Entrepreneurs often fail at their first investment meeting. Here are five statements that turn off investors, and should be avoided if entrepreneurs would like to acquire investment
This post was written by Michael Cohen, CEO of Mati Ra’anana, and Robin Lovell, VP of Mati Ra’anana, and a member of the fresh venture capital stewardship program; connecting young technology entrepreneurs to select investors.
Entrepreneurs often fail at their first investment meeting. Here are five statements that turn off investors, and should be avoided if entrepreneurs would like to acquire investment:
“Everyone will want”
Different consumers have different preferences and tastes. One’s own subjective sentiment, does not reflect the totality of sentiment for the entire market. There is no such thing as a situation where ‘everyone will want’ the same thing, and saying so is wholly inaccurate. Even basic needs like food, education and clothing, are consumed in various forms, and there’s no way a single offering can ever satisfy the preference of every consumer. Such statements are perceived by investors as an indication that the entrepreneur lacks an understanding of the target audience, and speaks to a shallow focus of the team. According to research, about 32% of investors point to a misunderstanding of the target audience, as the most critical mistake entrepreneurs make in their early stages.
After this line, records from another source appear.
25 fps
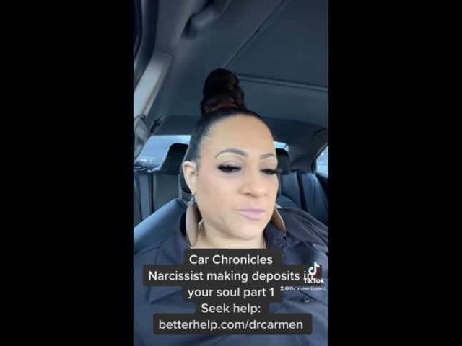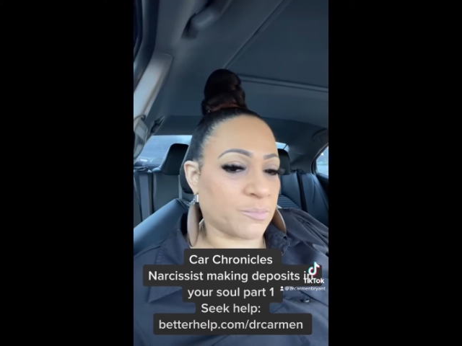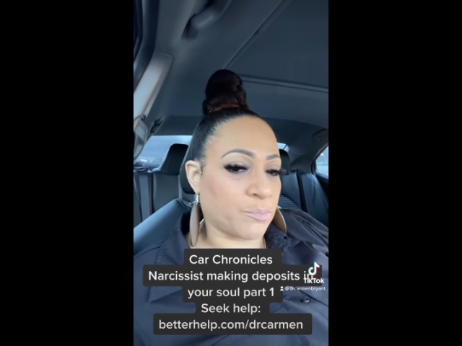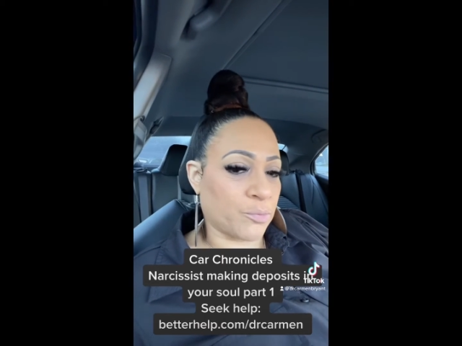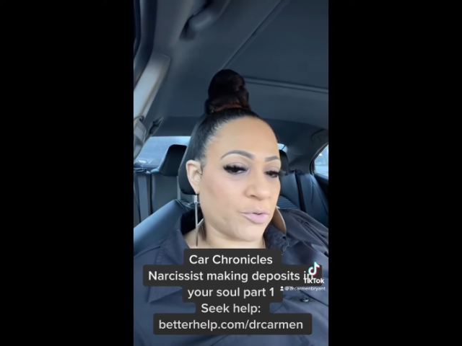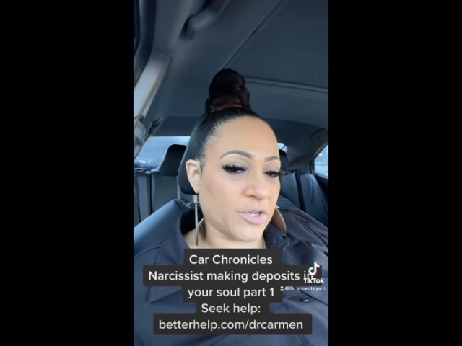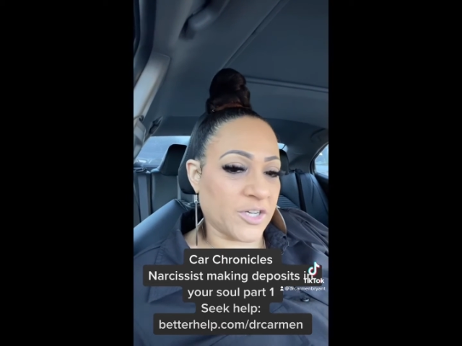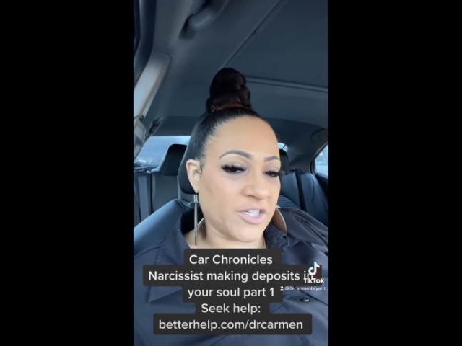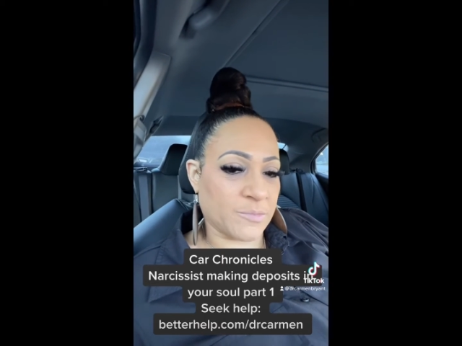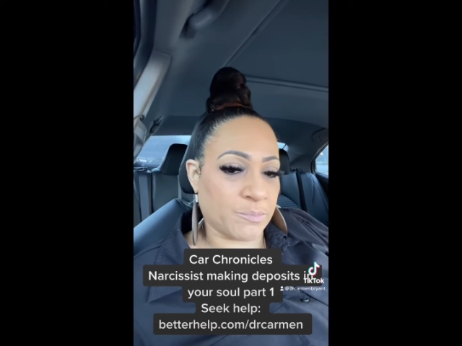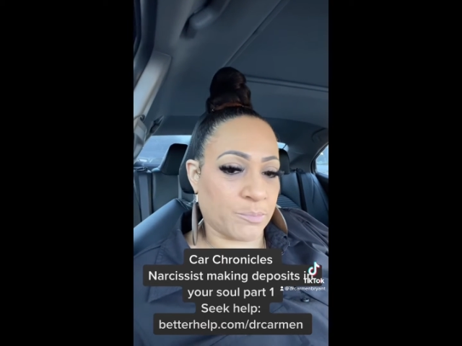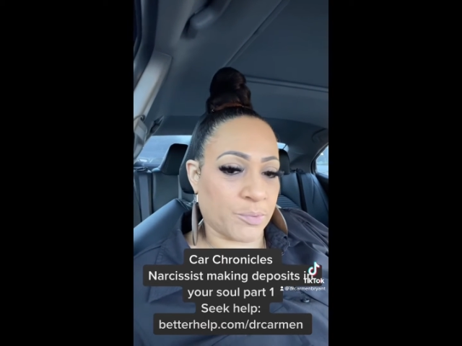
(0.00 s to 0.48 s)

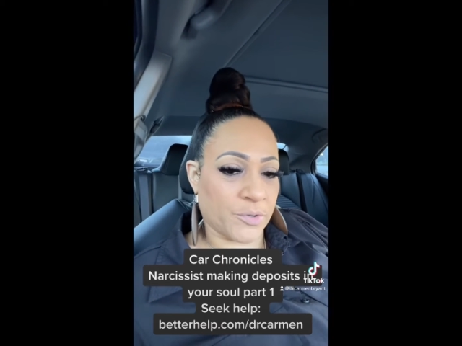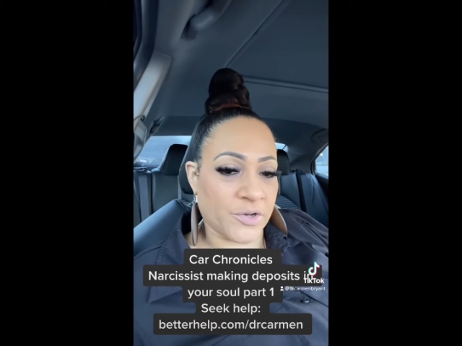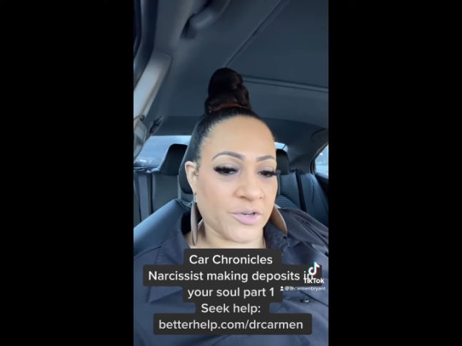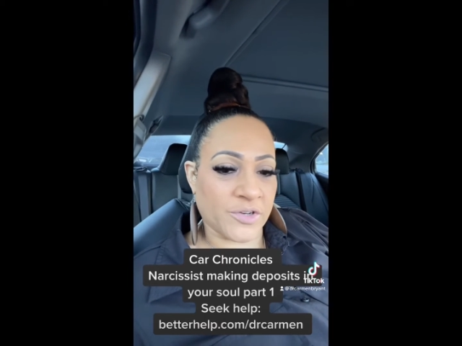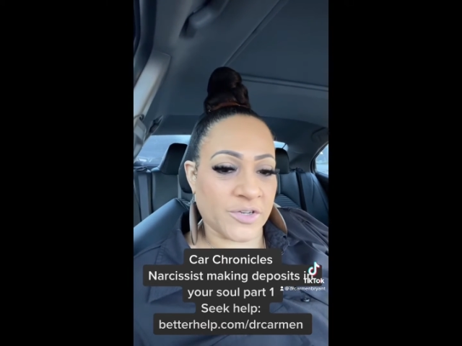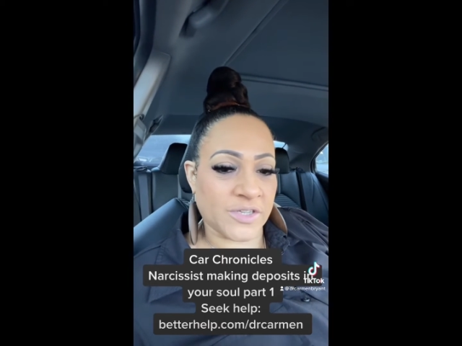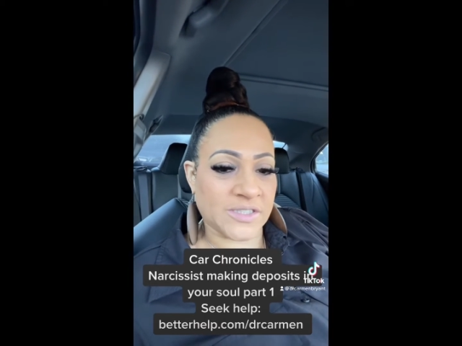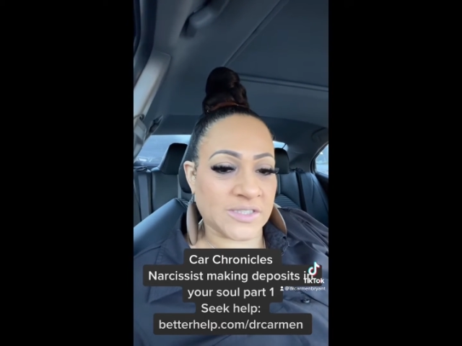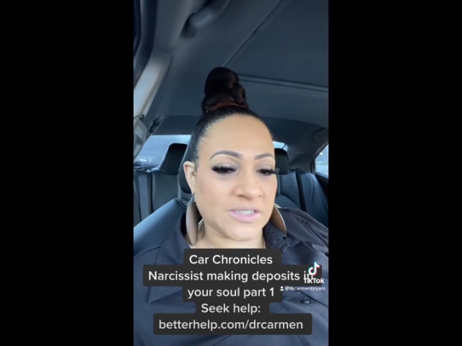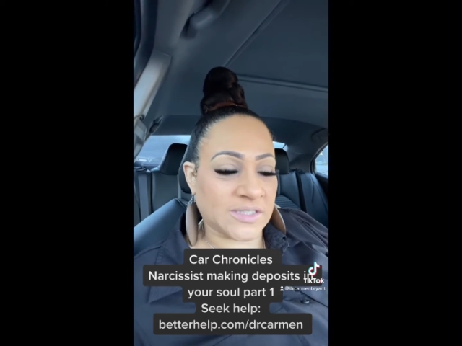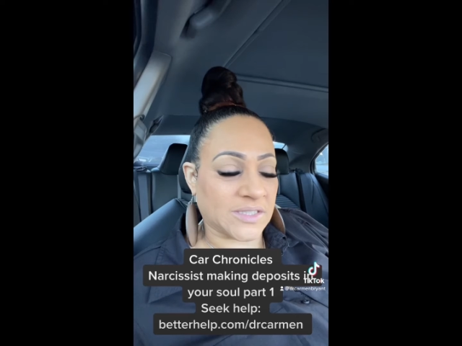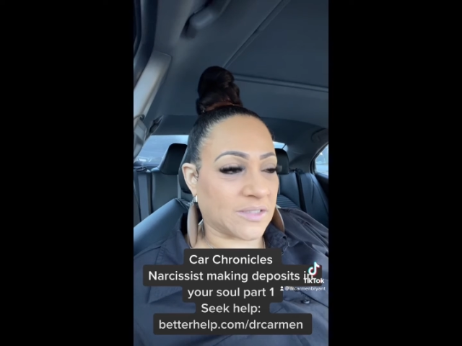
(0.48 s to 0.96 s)
breeds
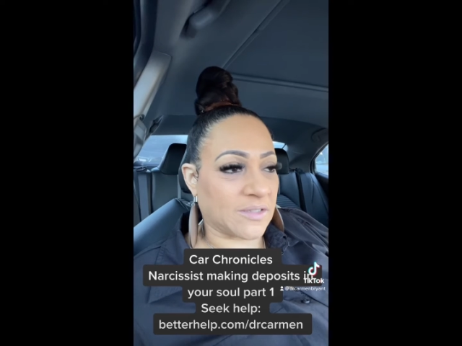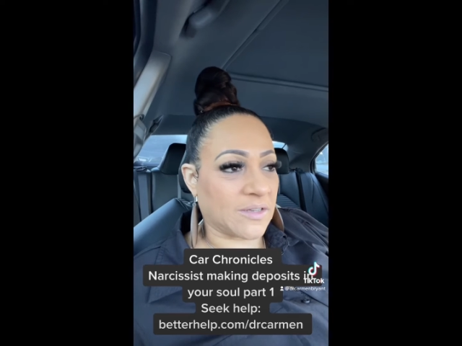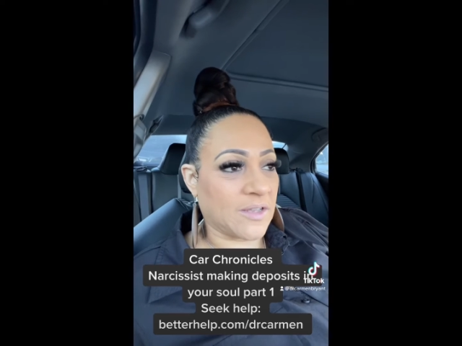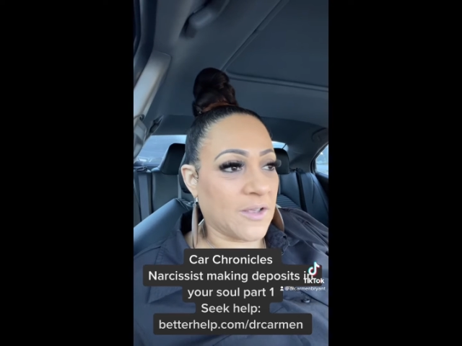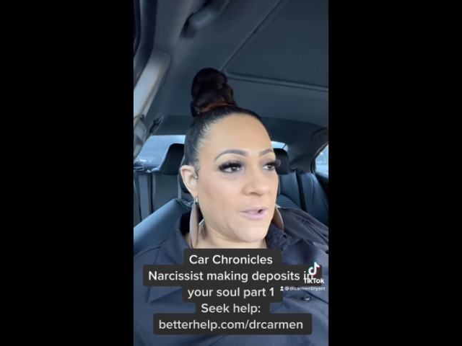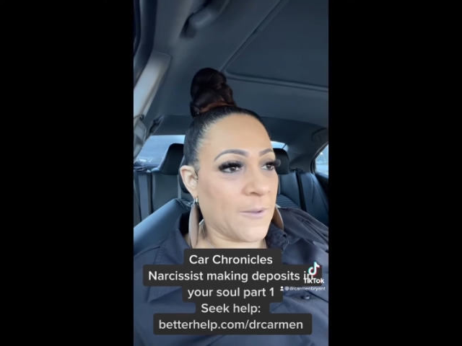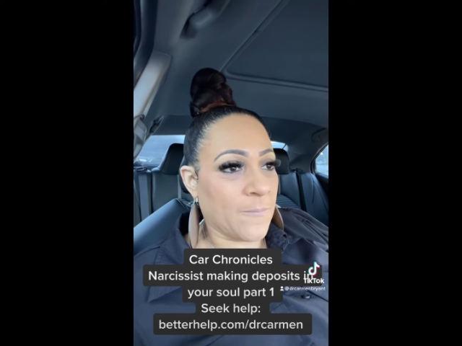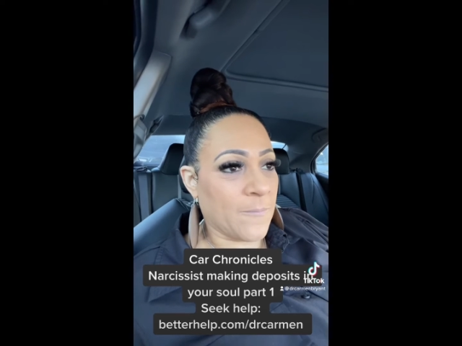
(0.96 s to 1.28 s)
bitterness and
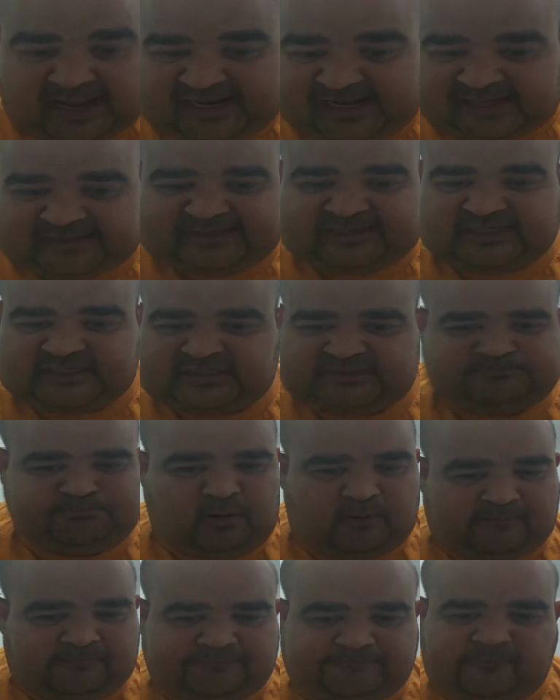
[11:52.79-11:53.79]
think she's
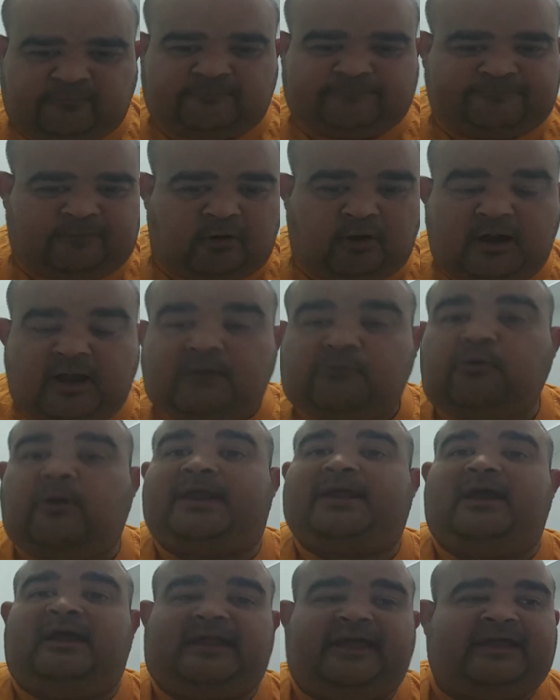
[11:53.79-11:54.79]
perfect for her. Granted,
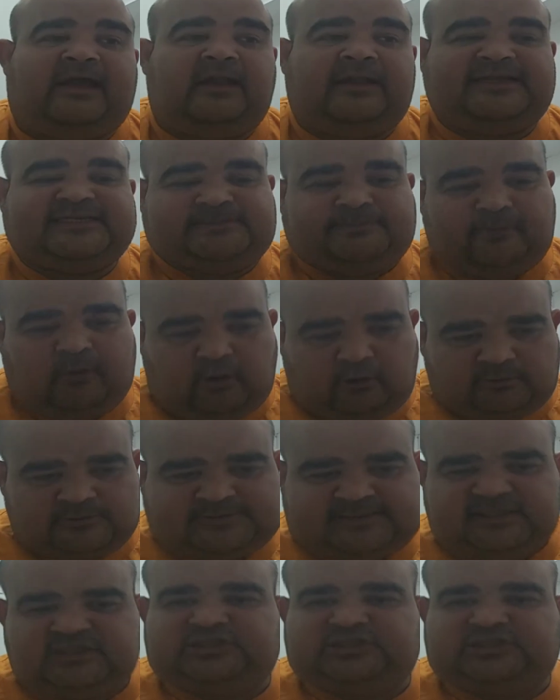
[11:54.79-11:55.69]
I like Elizabeth Olsen.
“We’ll reach our first million by…”
“There are 900 million Android users, and all we need is half a percent to download our app in order to be profitable within the first year.” 95% of start-ups fail to get over the hump of enough early adopters to even get their startup off the ground. You probably remember the resounding failure of a company with a great vision to create and market an electric car, called Better Place. Every day in the app market, hundreds, and even thousands of new applications are being launched, all claiming to improve ‘this’ experience and to solve ‘that’ problem. Just ask yourself how many apps you have on your own phone, and how many do you use on a daily basis? Instead of telling investors what will happen after the first million users register for your product or service, focus on how to recruit your first users, and how to build up from there to your first million.
“We are the only ones”
Why do you believe you’re the only ones to have ever thought about this idea? Business opportunities present themselves to different people at similar times, all around the world. You better believe that if your idea is a good one, that other entrepreneurs have long recognized the opportunity, and are trying to develop a similar idea. Instead of saying ‘We’re the only ones’, explain to your investor why you’re the ones who can implement the best solution, can foster the most efficient business ecosystem, and will succeed in reaching the first million customers. In short, explain how you will become a successful startup company. Consider how Waze became a leader in navigation, and made their app, the premier social traffic tracking app on the market.
“I’m not willing to spend my money, but I’ll spend a lot of hours”
Investors expect the entrepreneur, who’s asking them to place their cash in a high risk endeavor, to be willing to sacrifice their own money (even if it’s only a token amount), above and beyond their brains and and experience. An entrepreneur looking for investment, should make sure they come to the table prepared with plenty of market research, a good business plan, and with the most elementary form of intellectual property, before even thinking about approaching an investor to ask for an initial investment.
“I can’t do it, but my brother …”
Investors expect the company to fill positions based on ability, and not on the basis of their familiarity with the partners in the company. Nepotism is seen as unprofessional and high risk in business. It’s not recommended to include relatives and friends in the business, unless they have the appropriate qualifications and/or experience.